Show HN: OneTool.app – One Tool to rule them all - ile
https://onetool.app
======
ile
Please try out/take a look the app that I've created:
[https://onetool.app/](https://onetool.app/)

The idea is to have a business tool that has all the most common tools
included in one package.

Current features:

\- Team communication: social networking, group chats

\- Tasks (and a calendar for them)

\- Document editing (with multiuser collaboration)

\- Helpdesk/customer support

\- Files (encrypted)

\- Commenting (threads) throughout the whole app

\- Notifications (and @mentions) throughout the whole app

\- Tagging throughout the whole app

More features will be added. Next in line would be spreadsheet/database-kind-
of-feature and slides. Maybe a CMS too. And I can think of a few others I
would like to have.

The app is in beta and has been for a while. When it's proven enough the plan
is to make it non-free, but the price should be affordable (I'm thinking about
something like $1/month/active user). A free plan for one user may or may not
happen, haven't decided yet.

The app is secure in a way that even we[1] can't access your data[2]. It's
encrypted with the user's key[3]. The encryption happens on the server though,
so it's not _as_ secure as a client side encryption would be. But it's still
much more secure than not encrypting at all.

Technical details may interest: it runs on Node.js. The framework is a fork of
Derby.js (so there is ShareDB involved also). Shortcomings: no offline support
at the moment. I've started to look for a framework that would allow offline
support. It probably involves a from OT to CRDT.

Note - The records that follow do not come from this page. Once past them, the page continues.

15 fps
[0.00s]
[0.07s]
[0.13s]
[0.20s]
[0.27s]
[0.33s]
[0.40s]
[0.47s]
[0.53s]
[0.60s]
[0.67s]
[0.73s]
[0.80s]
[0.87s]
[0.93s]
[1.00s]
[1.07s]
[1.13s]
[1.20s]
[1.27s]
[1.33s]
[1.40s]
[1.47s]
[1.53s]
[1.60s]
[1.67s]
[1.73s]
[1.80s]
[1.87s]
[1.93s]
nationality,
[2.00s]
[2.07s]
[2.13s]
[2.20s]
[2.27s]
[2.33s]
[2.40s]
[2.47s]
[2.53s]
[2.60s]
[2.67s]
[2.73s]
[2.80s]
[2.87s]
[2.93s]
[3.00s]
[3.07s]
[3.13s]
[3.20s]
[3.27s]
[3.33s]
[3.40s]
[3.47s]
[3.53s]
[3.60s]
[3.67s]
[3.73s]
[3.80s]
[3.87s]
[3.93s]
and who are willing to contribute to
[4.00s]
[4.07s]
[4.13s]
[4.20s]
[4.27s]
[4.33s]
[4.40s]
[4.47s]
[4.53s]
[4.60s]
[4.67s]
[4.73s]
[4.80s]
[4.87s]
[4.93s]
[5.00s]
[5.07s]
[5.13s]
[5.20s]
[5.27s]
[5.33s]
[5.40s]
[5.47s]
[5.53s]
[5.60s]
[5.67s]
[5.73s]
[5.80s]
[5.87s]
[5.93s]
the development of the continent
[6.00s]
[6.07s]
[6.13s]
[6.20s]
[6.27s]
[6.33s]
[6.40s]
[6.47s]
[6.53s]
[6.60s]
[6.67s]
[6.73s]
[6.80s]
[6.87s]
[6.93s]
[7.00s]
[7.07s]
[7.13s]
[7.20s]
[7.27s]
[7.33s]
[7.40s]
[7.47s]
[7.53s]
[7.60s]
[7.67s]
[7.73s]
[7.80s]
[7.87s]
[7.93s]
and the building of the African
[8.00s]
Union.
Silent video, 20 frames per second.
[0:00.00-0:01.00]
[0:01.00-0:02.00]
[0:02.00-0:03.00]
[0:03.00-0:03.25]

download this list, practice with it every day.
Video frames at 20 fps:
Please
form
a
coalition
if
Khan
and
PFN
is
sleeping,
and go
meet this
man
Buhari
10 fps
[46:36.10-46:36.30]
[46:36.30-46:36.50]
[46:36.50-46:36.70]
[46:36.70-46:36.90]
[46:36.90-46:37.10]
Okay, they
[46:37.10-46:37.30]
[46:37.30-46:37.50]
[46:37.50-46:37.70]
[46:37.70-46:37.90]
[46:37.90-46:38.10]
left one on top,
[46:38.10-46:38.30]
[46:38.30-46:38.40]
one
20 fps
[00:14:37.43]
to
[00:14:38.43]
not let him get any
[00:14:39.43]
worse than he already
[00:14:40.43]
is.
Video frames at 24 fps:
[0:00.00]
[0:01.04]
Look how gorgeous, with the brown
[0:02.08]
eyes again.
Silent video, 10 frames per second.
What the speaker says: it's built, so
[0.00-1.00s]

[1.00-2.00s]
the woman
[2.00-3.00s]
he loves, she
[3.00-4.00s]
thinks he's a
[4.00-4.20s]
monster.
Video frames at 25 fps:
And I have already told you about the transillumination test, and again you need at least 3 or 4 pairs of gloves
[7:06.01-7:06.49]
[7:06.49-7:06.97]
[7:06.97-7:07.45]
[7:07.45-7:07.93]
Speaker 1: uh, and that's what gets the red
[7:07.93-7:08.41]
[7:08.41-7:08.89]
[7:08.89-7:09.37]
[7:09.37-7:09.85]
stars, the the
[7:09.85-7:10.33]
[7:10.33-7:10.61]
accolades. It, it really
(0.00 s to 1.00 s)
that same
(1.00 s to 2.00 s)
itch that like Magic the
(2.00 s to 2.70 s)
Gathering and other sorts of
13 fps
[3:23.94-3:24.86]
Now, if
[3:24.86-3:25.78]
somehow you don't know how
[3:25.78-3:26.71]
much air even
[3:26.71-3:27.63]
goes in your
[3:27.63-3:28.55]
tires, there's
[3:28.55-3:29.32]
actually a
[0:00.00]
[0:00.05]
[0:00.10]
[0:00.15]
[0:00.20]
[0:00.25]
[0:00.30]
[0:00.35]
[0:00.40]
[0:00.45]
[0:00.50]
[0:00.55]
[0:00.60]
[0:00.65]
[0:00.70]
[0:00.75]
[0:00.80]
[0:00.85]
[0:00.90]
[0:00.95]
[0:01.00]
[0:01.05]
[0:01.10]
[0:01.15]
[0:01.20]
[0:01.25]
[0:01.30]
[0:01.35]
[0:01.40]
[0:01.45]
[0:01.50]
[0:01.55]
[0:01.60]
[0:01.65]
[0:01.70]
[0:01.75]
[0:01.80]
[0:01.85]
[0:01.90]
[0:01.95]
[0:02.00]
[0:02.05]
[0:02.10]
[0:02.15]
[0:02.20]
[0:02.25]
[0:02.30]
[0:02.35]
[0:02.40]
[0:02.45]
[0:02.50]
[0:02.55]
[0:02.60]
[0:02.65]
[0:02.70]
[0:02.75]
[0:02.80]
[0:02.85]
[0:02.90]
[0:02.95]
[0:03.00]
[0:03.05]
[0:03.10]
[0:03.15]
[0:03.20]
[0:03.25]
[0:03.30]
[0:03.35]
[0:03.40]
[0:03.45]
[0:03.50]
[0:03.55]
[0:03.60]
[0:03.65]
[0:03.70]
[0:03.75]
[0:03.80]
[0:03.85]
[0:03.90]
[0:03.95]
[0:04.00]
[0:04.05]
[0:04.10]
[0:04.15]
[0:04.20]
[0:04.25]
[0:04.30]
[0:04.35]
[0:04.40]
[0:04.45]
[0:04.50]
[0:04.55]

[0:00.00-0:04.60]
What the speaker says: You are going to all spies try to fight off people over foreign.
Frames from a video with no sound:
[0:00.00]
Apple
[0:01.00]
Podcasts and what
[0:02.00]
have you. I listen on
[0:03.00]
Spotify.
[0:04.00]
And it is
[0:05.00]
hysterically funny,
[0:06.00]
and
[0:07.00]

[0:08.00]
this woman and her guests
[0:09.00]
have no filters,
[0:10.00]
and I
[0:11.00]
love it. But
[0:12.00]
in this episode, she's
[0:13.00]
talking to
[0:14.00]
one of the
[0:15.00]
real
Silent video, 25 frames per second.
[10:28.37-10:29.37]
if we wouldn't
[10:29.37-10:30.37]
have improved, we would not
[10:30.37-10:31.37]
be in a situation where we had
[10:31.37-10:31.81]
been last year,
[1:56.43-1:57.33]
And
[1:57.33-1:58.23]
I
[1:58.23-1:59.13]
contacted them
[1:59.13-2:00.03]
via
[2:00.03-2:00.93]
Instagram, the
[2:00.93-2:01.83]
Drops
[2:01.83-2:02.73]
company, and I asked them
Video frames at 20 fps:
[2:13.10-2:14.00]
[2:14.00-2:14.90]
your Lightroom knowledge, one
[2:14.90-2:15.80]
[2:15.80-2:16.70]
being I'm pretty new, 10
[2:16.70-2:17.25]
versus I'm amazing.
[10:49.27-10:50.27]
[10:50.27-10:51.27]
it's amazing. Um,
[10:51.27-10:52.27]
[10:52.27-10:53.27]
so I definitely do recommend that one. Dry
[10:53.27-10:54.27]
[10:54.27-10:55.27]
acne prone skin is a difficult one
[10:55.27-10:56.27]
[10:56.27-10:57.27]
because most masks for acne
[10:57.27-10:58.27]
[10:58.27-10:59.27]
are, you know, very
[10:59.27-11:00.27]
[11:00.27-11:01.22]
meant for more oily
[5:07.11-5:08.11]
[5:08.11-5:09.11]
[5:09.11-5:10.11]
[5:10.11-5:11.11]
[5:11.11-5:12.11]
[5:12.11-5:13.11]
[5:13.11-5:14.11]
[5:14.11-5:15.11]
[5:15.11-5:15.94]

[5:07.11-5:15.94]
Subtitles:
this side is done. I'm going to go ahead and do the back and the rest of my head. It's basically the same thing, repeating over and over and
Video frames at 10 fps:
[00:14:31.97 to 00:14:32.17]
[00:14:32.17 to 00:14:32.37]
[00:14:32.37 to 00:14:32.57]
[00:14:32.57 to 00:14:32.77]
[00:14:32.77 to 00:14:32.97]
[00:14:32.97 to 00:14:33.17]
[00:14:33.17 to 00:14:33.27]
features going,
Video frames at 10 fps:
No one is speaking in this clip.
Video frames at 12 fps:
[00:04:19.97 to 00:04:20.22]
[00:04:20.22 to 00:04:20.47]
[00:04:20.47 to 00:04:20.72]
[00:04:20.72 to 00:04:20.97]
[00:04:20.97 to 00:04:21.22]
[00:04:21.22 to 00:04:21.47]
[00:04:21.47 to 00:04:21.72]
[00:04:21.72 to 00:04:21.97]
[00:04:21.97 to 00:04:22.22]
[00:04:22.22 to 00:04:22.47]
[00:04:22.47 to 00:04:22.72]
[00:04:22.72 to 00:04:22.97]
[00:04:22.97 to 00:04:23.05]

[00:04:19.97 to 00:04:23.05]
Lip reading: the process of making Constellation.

More technical details: it runs on 3 servers for fault tolerancy reasons. The
database used is ArangoDB.

Note that I haven't looked that much at similar apps, so I can't comment on
them. Comparisons are welcome though.

This may seem like a big task for one person, and it is, but it's doable. I
started on social networking and it grew from there. At some point the name
OneTool came naturally to mind, so I changed the name and the domain.
Originally the name was Project5 (for project management) [4].

If someone asks me: "why?", I would tell that "because it's there" \-- like a
mountain climber would answer. I need to climb this mountain, after having
coded all kinds of little things in my life. It also teaches a lot of the
"design" part of software making.

Feedback would be very welcome - here (obviously) or on Twitter too:
@onetoolapp.

Thank you, Ilkka

[1] It would require some hacking of the codebase (outside of my knowledge)
and "stealing" the data before it's encrypted. In a normal operation this
should not be possible.

[2] There are some exceptions: for example customer support tickets are not
encrypted, because they come from other sources than the team members
themselves, so they can't be encypted with the team's key.

[3] The key is the same for the whole team, but it's encrypted for each (team
member) user separately with the user's password.

[4] At some point I noticed that there already a project management software
named Project5, so the name change had to be done anyway.